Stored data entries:
╭──
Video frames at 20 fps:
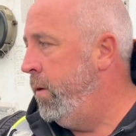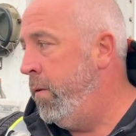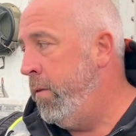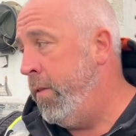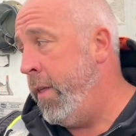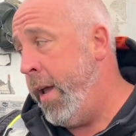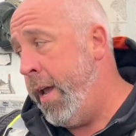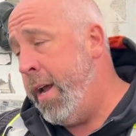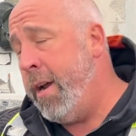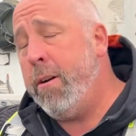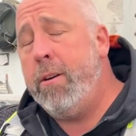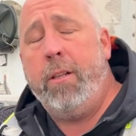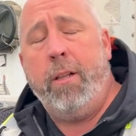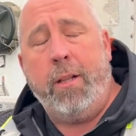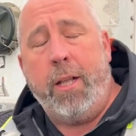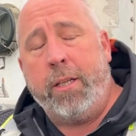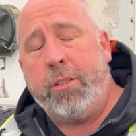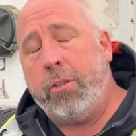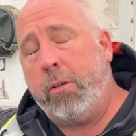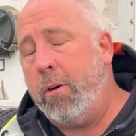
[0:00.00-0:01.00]
The air and
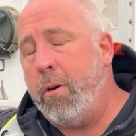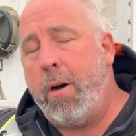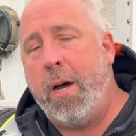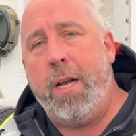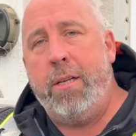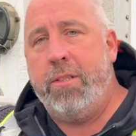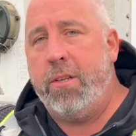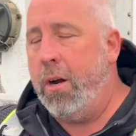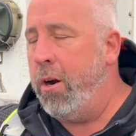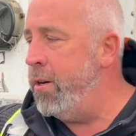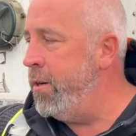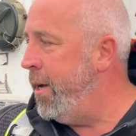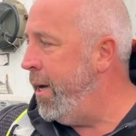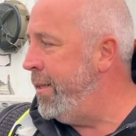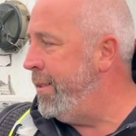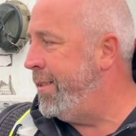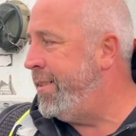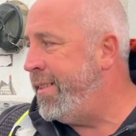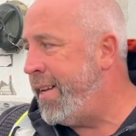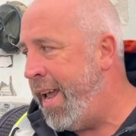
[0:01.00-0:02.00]
electrical lines are
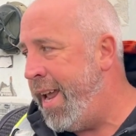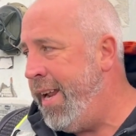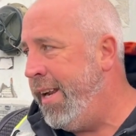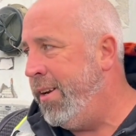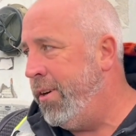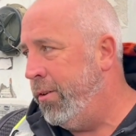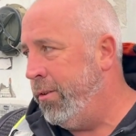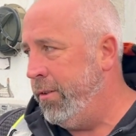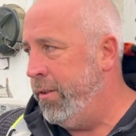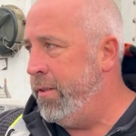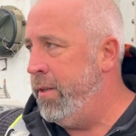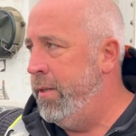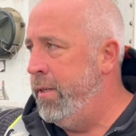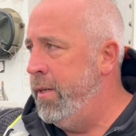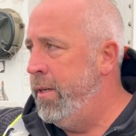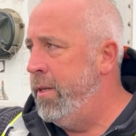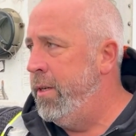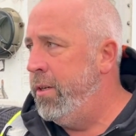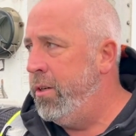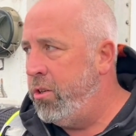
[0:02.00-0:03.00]
not tangled,
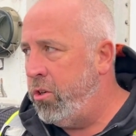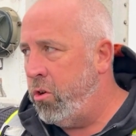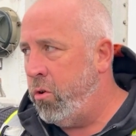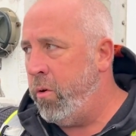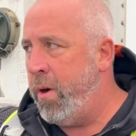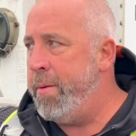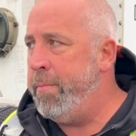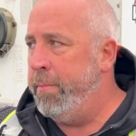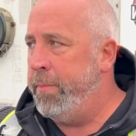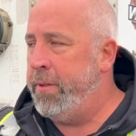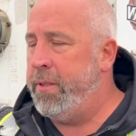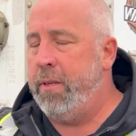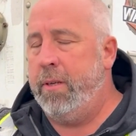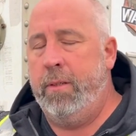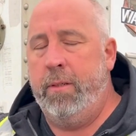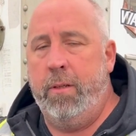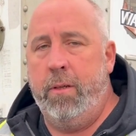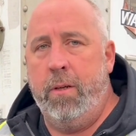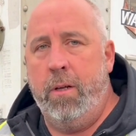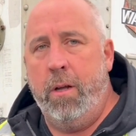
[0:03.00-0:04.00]
crimped,
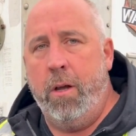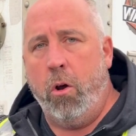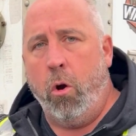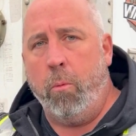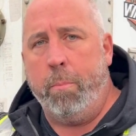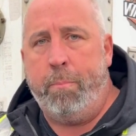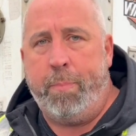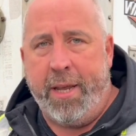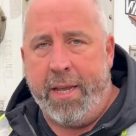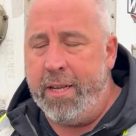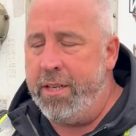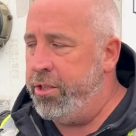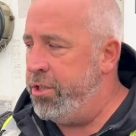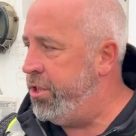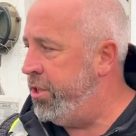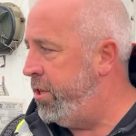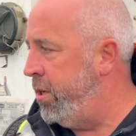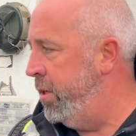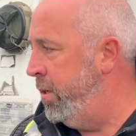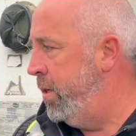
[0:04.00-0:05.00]
or
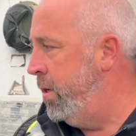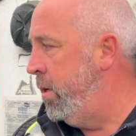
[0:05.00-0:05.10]
pinched,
╰──
What is required: Every record above should be written out again exactly; the pictures stay out of the copy.

Written solution:
Video frames at 20 fps:
[0:00.00-0:01.00]
The air and
[0:01.00-0:02.00]
electrical lines are
[0:02.00-0:03.00]
not tangled,
[0:03.00-0:04.00]
crimped,
[0:04.00-0:05.00]
or
[0:05.00-0:05.10]
pinched,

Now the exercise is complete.